Supplementary Figure 1: Tumor purity, mutational burden, and response to immune checkpoint therapy. | Nature Genetics

Supplementary Figure 1: Tumor purity, mutational burden, and response to immune checkpoint therapy.

From: Genomic correlates of response to immune checkpoint blockade in microsatellite-stable solid tumors

Supplementary Figure 1: Tumor purity, mutational burden, and response to immune checkpoint therapy.

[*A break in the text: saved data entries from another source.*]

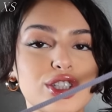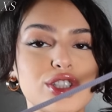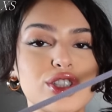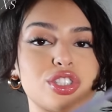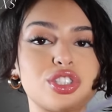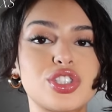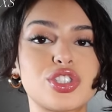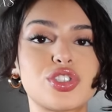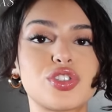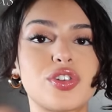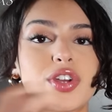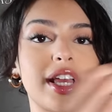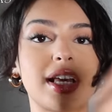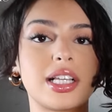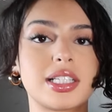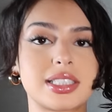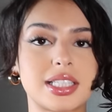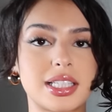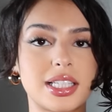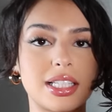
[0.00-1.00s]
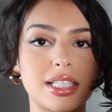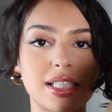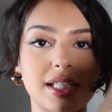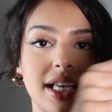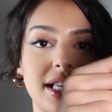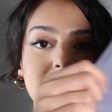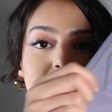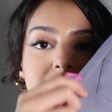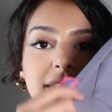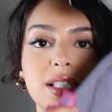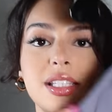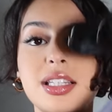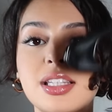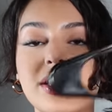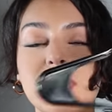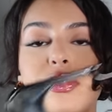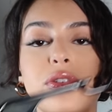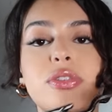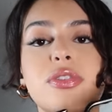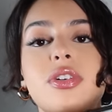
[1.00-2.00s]
strings, and then it's like this at
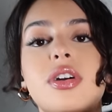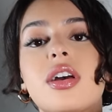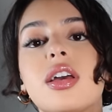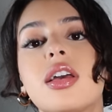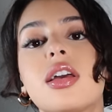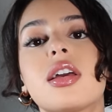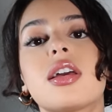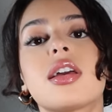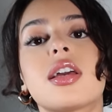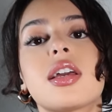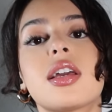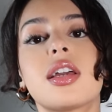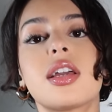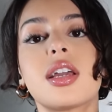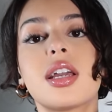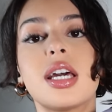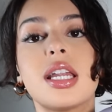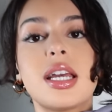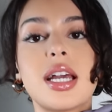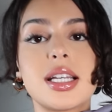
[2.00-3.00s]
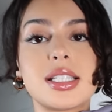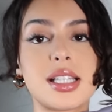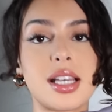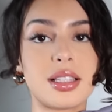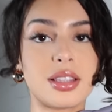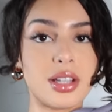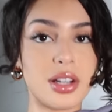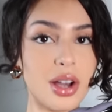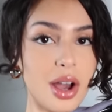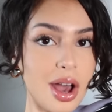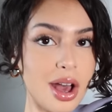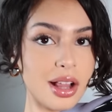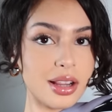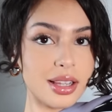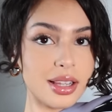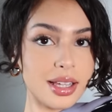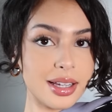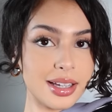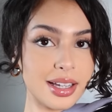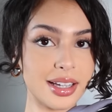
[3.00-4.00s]
the front, and it has like the
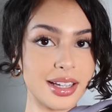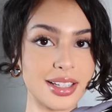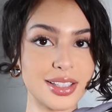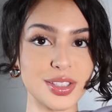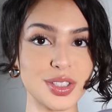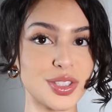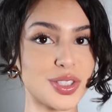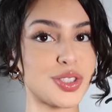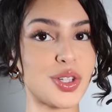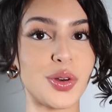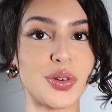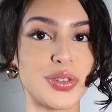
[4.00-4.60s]
collar. So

a, Called mutations by estimated tumor purity (ABSOLUTE) in 297 tumors with adequate sequencing quality (i.e., not excluded owing to sample contamination, low sequencing coverage, or other quality issues). Fifteen samples with high purity and outlying high mutational burdens are not shown. Purity <10% was associated with decreased ability to call mutations in most samples. The two samples with purity <10% and >500 called mutations/exome had unusually high sequencing coverage. However, inference of clonal versus subclonal mutational architecture was not possible by ABSOLUTE given low confidence in calling somatic CNAs, and a high rate of false negative mutation calls may have occurred, so these samples were excluded from analysis. Box plots show the median, first and third quartiles, whiskers extend to 1.5 times the interquartile range, and outlying points are plotted individually. b, Bar plot showing the frequency of estimated tumor purities, colored by patient response status. Tumor purity did not strongly predict clinical benefit from immune checkpoint therapies in 249 tumors included in the final analysis. c, Scatterplot showing subclonal mutational burden by estimated tumor purity in 249 included samples. Even after excluding tumors with estimated purity <0.1, subclonal mutations were likely undercalled in tumors with purity <0.2.